IEMG: Investors Should Pay Attention To The Strength Of The U.S. Dollar

iShares Core MSCI Emerging Markets ETF (IEMG) focuses on quality stocks in the emerging markets. The ETF tracks the MSCI Emerging Markets Investable Market Index with a focus towards large-cap stocks. The fund has a high exposure to China due to its selection towards large-cap stocks. The fund’s performance often has an inverse correlation to the strength of the USD. Given the volatility of emerging markets, this fund may not be suitable for investors with a long-term investment horizon.

Chart Data by YCharts

Fund Holdings

Geographic breakdown

IEMG’s portfolio of stocks are mostly located in Asia Pacific with a high exposure to China. As can be seen from the table below, 30.68% of its funds are invested in China followed by South Korea’s 12.90% and Taiwan’s 12.45%.

Source: iShares Website

Top Holdings

IEMG’s exposure to China is also evident when we examine its top 10 holdings. As can be seen from the table below, 6 out of the top 10 holdings are Chinese companies. Although many of these companies are companies with a wide moat rating by Morningstar, the high exposure to China can be risky especially because of the current tension between the U.S. and China.

Source: iShares Website

Fund Analysis

Performance lagged behind S&P 500 Index

Although emerging markets tend to deliver strong economic growth rates than developed countries, this does not necessary translate into strong returns. As can be seen from the chart below, IEMG’s fund performance lagged behind S&P 500 Index in the past 7 years. In fact, its fund performance over the span of 7 years was negative 1.14%. On the other hand, S&P 500 delivered a return of nearly 100% in the same time. Therefore, IEMG may not be a suitable ETF to hold in the long-term.

Chart Data by YCharts

Currency risk

Since IEMG invests in emerging markets, its fund value can be impacted by the swing of foreign currency exchanges. Certain currencies such as South African rand can be much more volatile than currencies in the developed countries. China’s Renminbi can also be impacted by government regulation and trade tensions between China and the U.S.

High exposure to China

IEMG basically selects large-cap stocks include in MSCI Emerging Markets Investable Market Index. This approach acts as a double-edged sword. The approach reduces its exposure to small-cap stocks which are less liquid and more expensive to trade. In addition, small-cap stocks can be much more volatile in already volatile emerging markets. On the other hand, large-cap stocks are less volatile and have stronger business fundamentals than small-cap stocks. Nevertheless, the fund’s approach of select stocks based on market capitalization can result in higher concentration in larger emerging markets such as China. This explains why IEMG has a high exposure to China. This high exposure also exposes investors with higher risk to one single country.

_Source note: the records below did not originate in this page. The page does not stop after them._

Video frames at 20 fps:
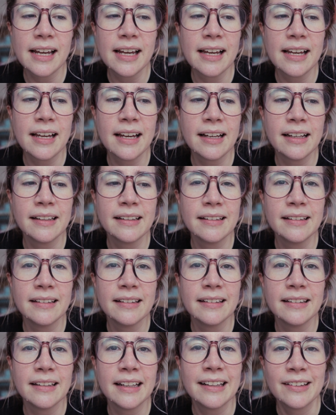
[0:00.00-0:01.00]

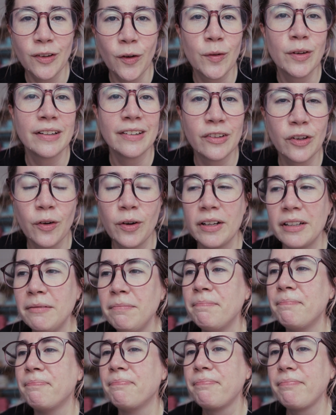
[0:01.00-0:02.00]
and so on and so
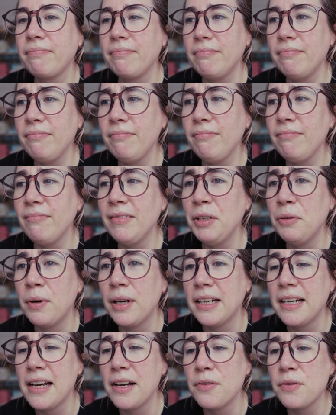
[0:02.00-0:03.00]
on.
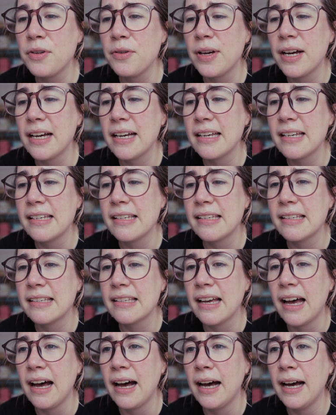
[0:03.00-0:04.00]
right now, you
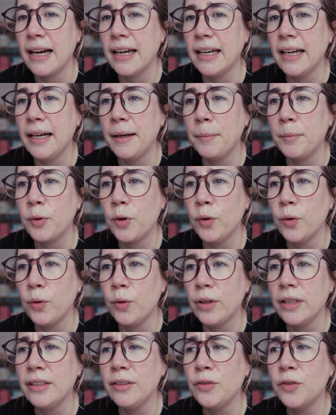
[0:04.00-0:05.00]
guys, I am
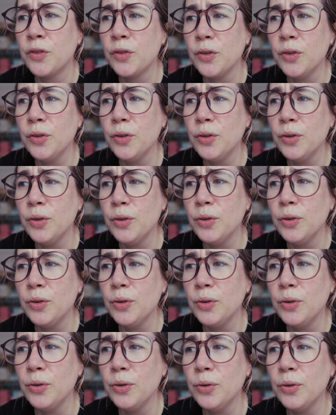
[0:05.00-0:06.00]
going
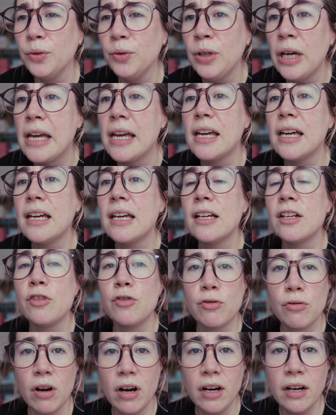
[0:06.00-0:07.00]
to
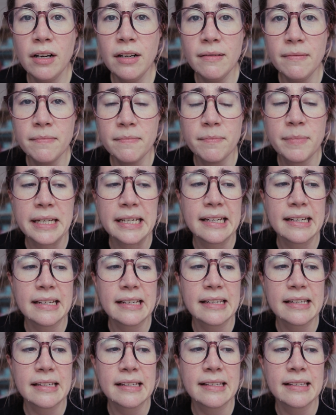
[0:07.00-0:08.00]
draw
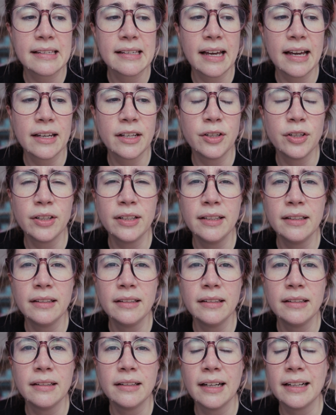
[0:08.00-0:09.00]
because I
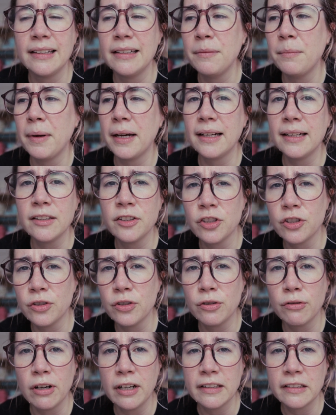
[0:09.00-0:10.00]
didn't manage
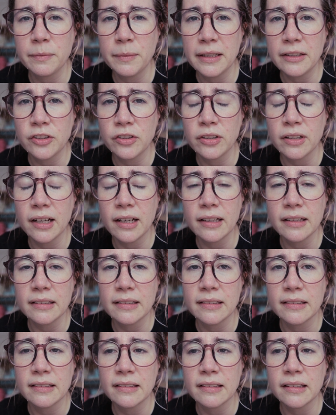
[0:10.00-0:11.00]
to draw as much
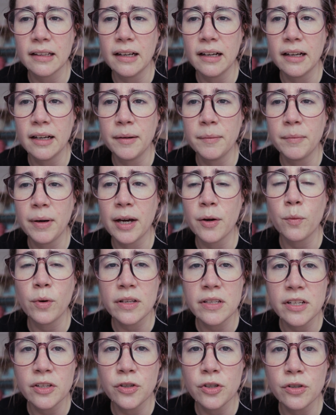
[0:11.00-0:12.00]
as I
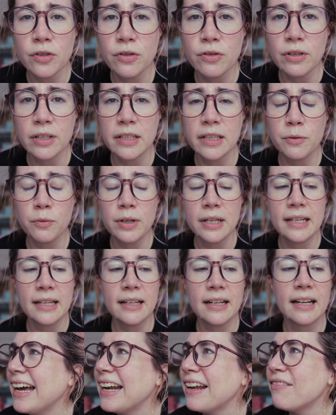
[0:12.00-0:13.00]
wanted to during the
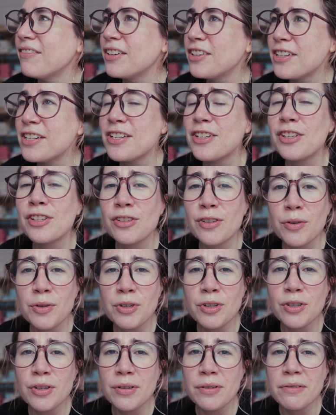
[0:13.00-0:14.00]
weekend. I had a very
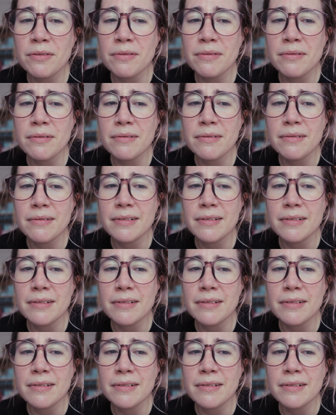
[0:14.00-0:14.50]
social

Low management expense ratio

IEMG charges a low management expense ratio of 0.14%. For example, its MER is lower than other ETFs such as JP Morgan Diversified Return Emerging Markets ETF’s (JPEM) 0.45% or iShares MSCI Emerging Markets ETF’s (EEM) 0.67%.

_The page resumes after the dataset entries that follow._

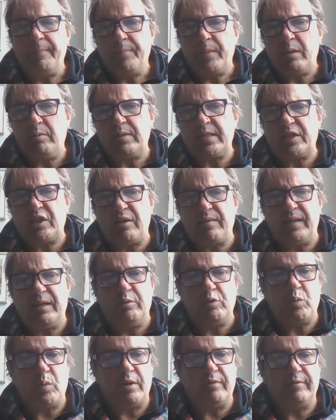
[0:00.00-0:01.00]
He
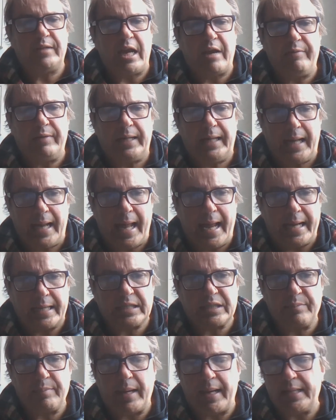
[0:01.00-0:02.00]
was one of David
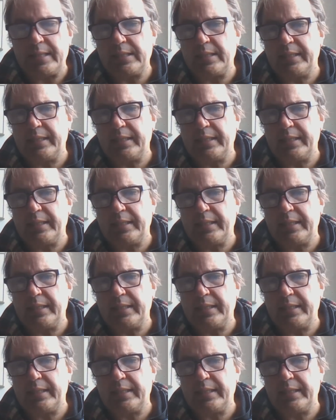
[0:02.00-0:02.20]
Clark's mates.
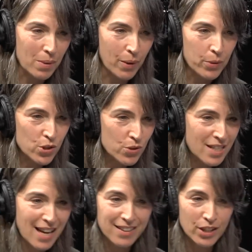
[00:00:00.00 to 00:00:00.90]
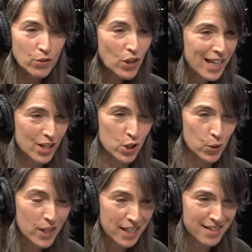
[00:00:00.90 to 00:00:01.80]
Like, would you say, you got to
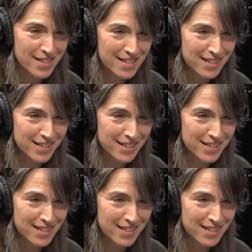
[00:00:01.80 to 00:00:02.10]
do this?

Investing Strategy: Pay attention to the Fed’s policy and the strength of USD

The best strategy to invest in the emerging market is to follow the strength of the U.S. dollar. When the USD strengthens against other currencies, a significant amount of money will flow from the U.S. to other countries such as emerging markets. To be more precise, it is the Federal Reserve’s policy that often depicts the strength of the USD. When the Fed raises the Fed Funds Rate, it will often result in a stronger USD as some money flows from other countries to the U.S. to take advantage of higher interest rates. On the other hand, when the Fed lowers this rate, some money will flow out of the U.S. to other countries. These funds will often invest in emerging markets and drive the stocks overseas higher. In fact, IEMG’s share price inversely correlates with the strength of the USD (see chart below).

Chart Data by YCharts

Investor Takeaway

We think IEMG is a good ETF to gain exposure to the universe of emerging-markets stocks. However, we do not think the fund is suitable for investors with a long-term investment horizon. In addition, the fund has a high exposure to China. Since the current tension between U.S. and China may continue to weigh on China’s stock market, we think investors may want to take a wait and see approach.

Additional Disclosure: This is not financial advice and that all financial investments carry risks. Investors are expected to seek financial advice from professionals before making any investment.

Disclosure: I/we have no positions in any stocks mentioned, and no plans to initiate any positions within the next 72 hours. I wrote this article myself, and it expresses my own opinions. I am not receiving compensation for it (other than from Seeking Alpha). I have no business relationship with any company whose stock is mentioned in this article.